Your router sits in the center of your home network. Every device (laptop, phone, TV, printer) connects directly to it via WiFi or Ethernet. That's star topology.
When your laptop sends data to your printer, it goes through the router first. The router directs traffic between all devices, preventing them from interfering with each other.
Why This Design Matters
Isolation: If one cable fails or a device disconnects, everything else keeps working. Only the affected device goes offline.
Scalability: Adding devices is simple. Plug into an available port or connect to WiFi. No need to reconfigure the network.
Troubleshooting: Problems are easy to isolate. If one device can't connect, check its cable or WiFi. If nothing works, the router is the issue.
Common Problems and Fixes
Router failure kills everything
Star topology's main weakness. If the router crashes, all devices lose connectivity.

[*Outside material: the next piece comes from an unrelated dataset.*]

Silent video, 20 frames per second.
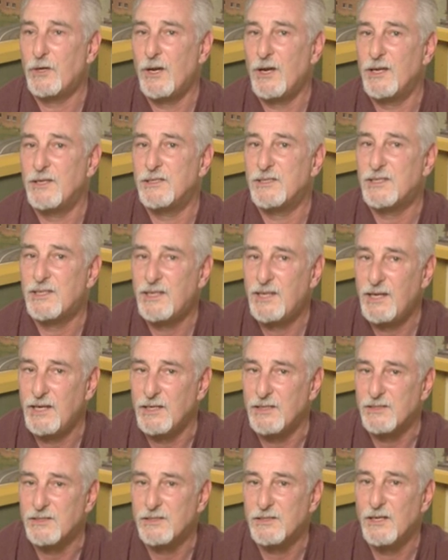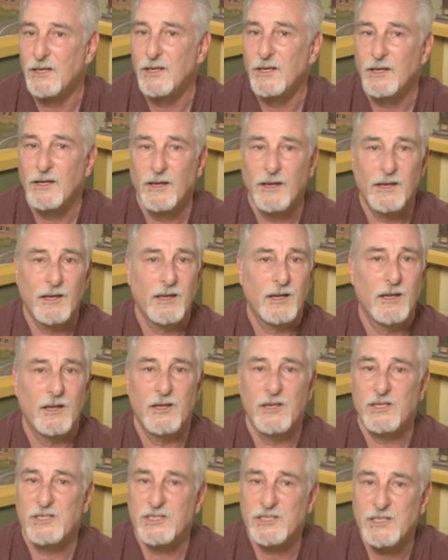kinds of kits.
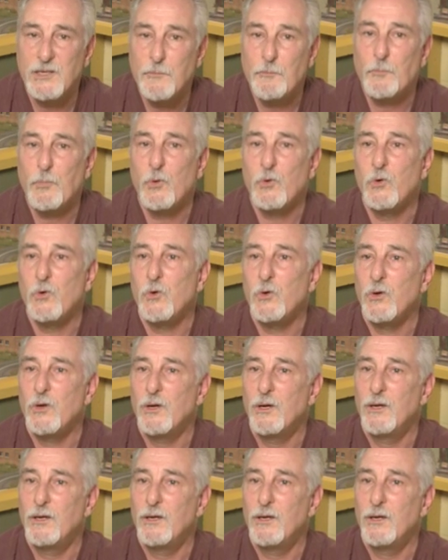Simple,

Fix: Restart the router (unplug 30 seconds). Check if your modem is working. The modem might be the actual problem.
Too many devices, slow performance
Routers have processing limits. Connect 40+ devices and you'll hit a bottleneck.
Fix: Upgrade your router or add a network switch ($30-50) to expand capacity.
One device won't connect
Other devices work fine, but one keeps dropping.

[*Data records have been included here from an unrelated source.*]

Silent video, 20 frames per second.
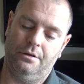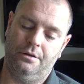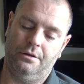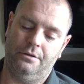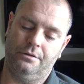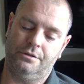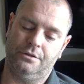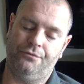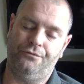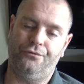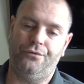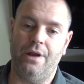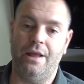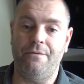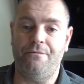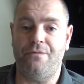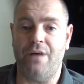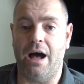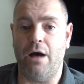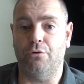it's a
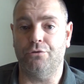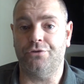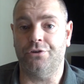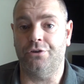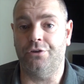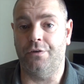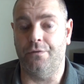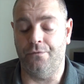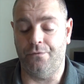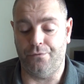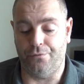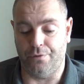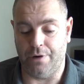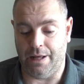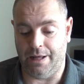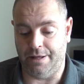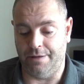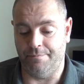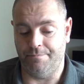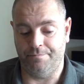
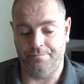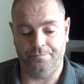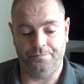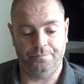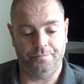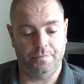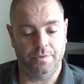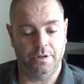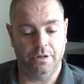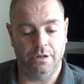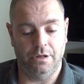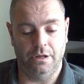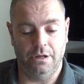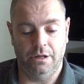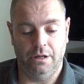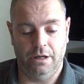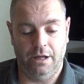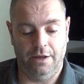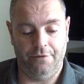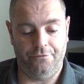3003
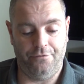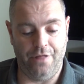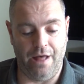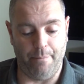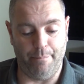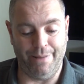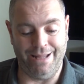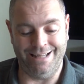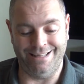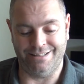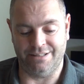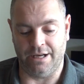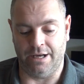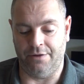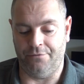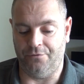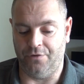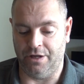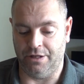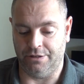if that means
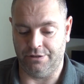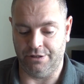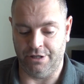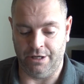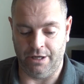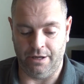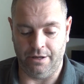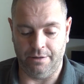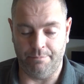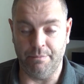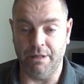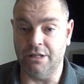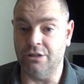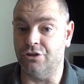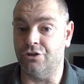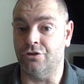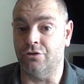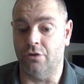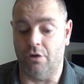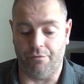anything to you, it
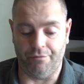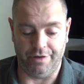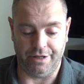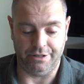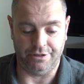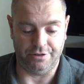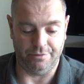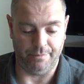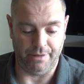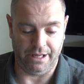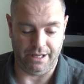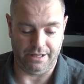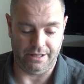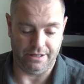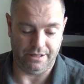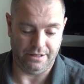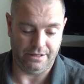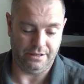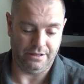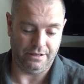means nothing to me.
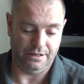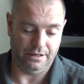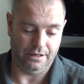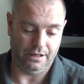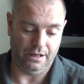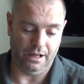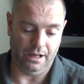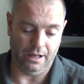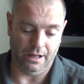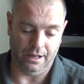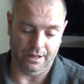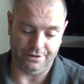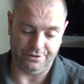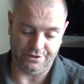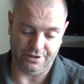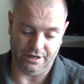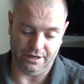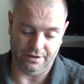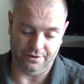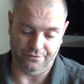Uh, is
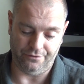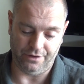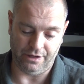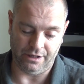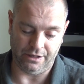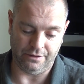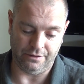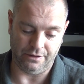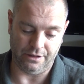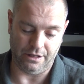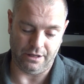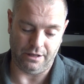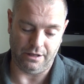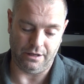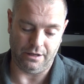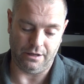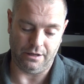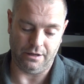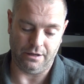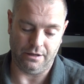there anything in
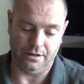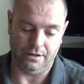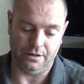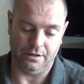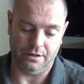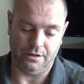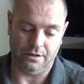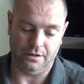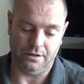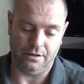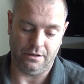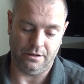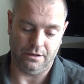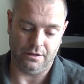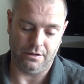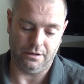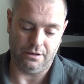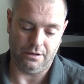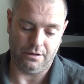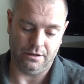the, uh,
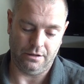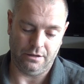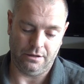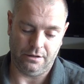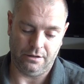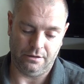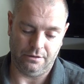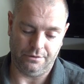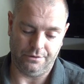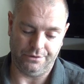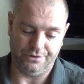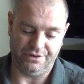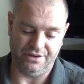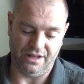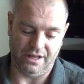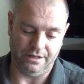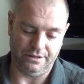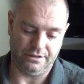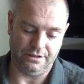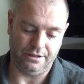what's
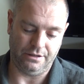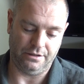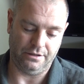that?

Fix: For wired, try a different cable or port. For WiFi, move closer to the router or check for interference.
Wired vs Wireless Connections
Both are star topology, just different connection methods.
Use Ethernet for:
- Gaming (lower latency)
- Desktops
- 4K streaming
- Devices that don't move
Use WiFi for:
- Phones and tablets
- Laptops
- Smart home devices
- Anything mobile
Extending Your Network
Need coverage in another room? Add a second access point or switch connected to your main router. That creates an extended star (router → secondary device → end devices).
Keep it simple: avoid more than 2-3 layers between router and device to prevent slowdowns.
Bottom Line
Star topology is why your network is reliable and expandable. The router is your single point of control and your single point of failure.
Place it centrally for best coverage. Invest in quality equipment. Keep a backup if uptime matters.
When troubleshooting, check individual connections first. If everything fails simultaneously, the router is your problem.